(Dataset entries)
Content starts
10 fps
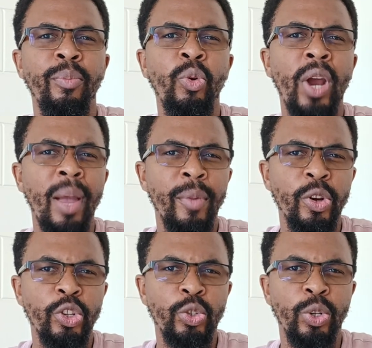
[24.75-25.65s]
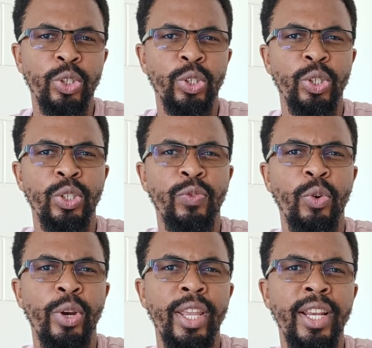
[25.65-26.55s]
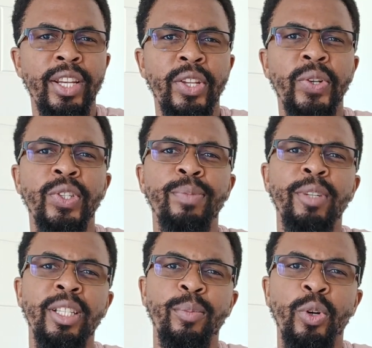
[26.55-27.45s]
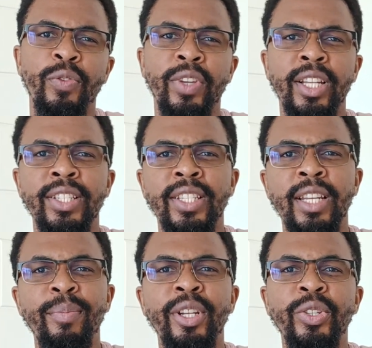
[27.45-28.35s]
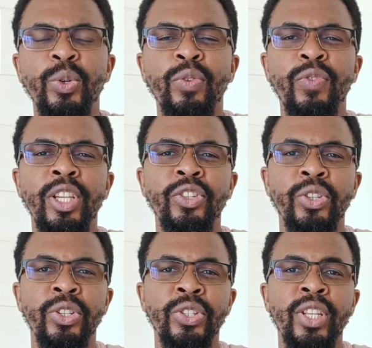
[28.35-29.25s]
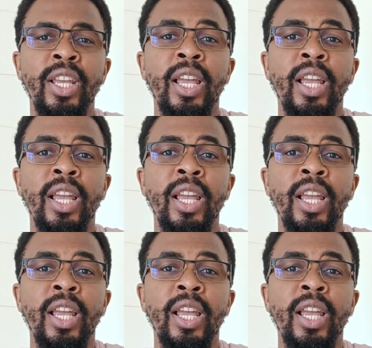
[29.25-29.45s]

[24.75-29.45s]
primary structures for igneous, metamorphic, and sedimentary features,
Content ends
REQUIRED ACTION
Write out the entries above word for word. Do not include the pictures.

WRITTEN SOLUTION
10 fps
[24.75-25.65s]
[25.65-26.55s]
[26.55-27.45s]
[27.45-28.35s]
[28.35-29.25s]
[29.25-29.45s]

[24.75-29.45s]
primary structures for igneous, metamorphic, and sedimentary features,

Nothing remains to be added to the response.